Apart from the pictures, reproduce the data below exactly as it stands.

-------- EXCERPTED RECORDS

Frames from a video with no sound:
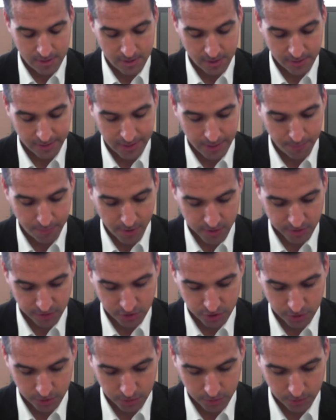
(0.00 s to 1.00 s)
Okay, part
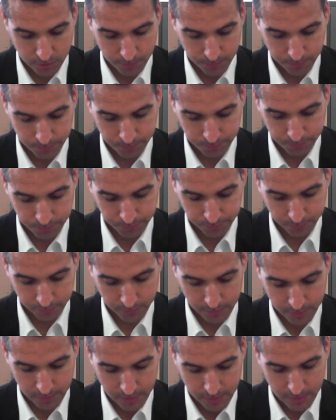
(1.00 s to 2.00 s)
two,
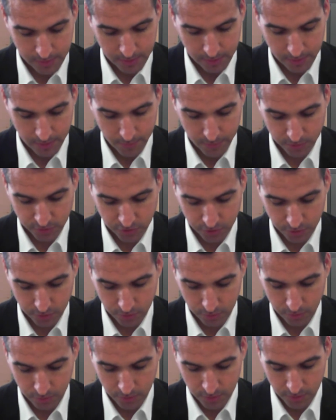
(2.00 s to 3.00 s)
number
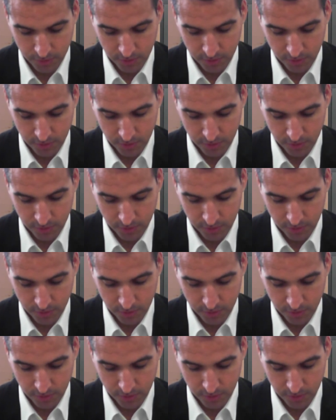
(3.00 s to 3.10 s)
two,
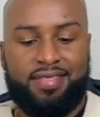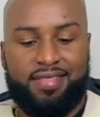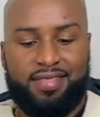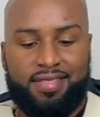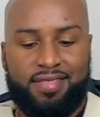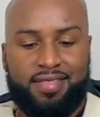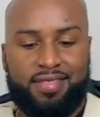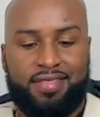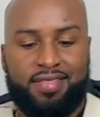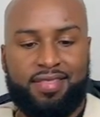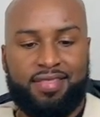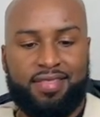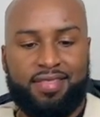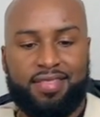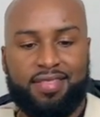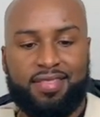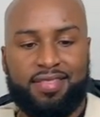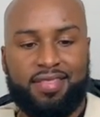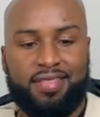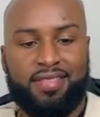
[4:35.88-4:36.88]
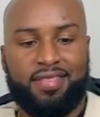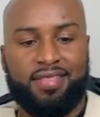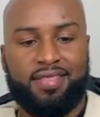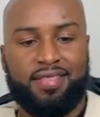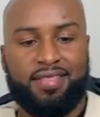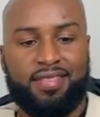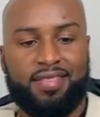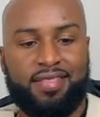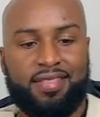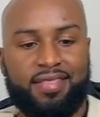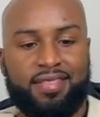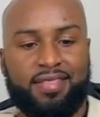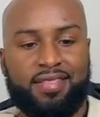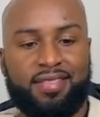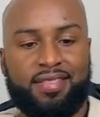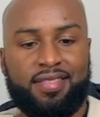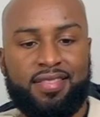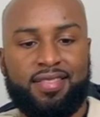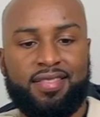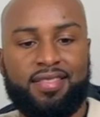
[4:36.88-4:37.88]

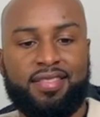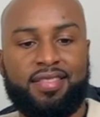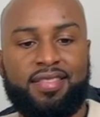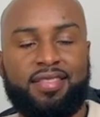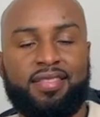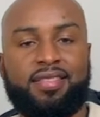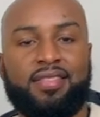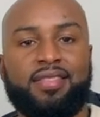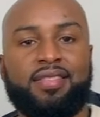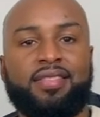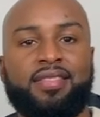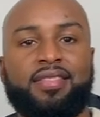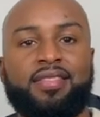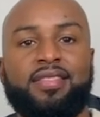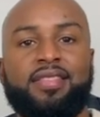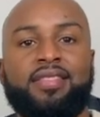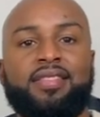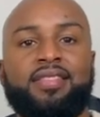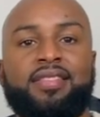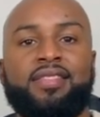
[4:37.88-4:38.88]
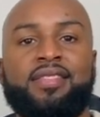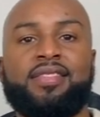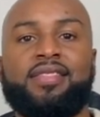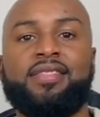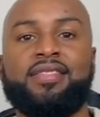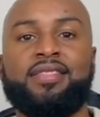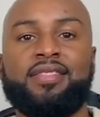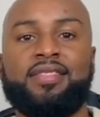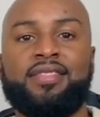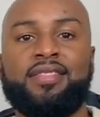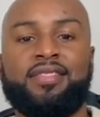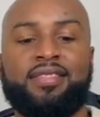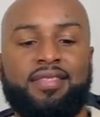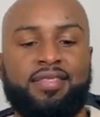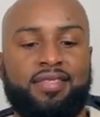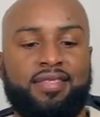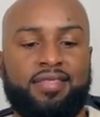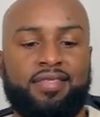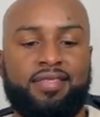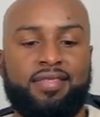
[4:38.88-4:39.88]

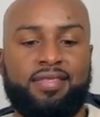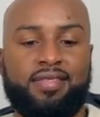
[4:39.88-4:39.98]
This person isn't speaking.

----------------

■ ANSWER BOX:
Frames from a video with no sound:
(0.00 s to 1.00 s)
Okay, part
(1.00 s to 2.00 s)
two,
(2.00 s to 3.00 s)
number
(3.00 s to 3.10 s)
two,
[4:35.88-4:36.88]
[4:36.88-4:37.88]

[4:37.88-4:38.88]
[4:38.88-4:39.88]

[4:39.88-4:39.98]
This person isn't speaking.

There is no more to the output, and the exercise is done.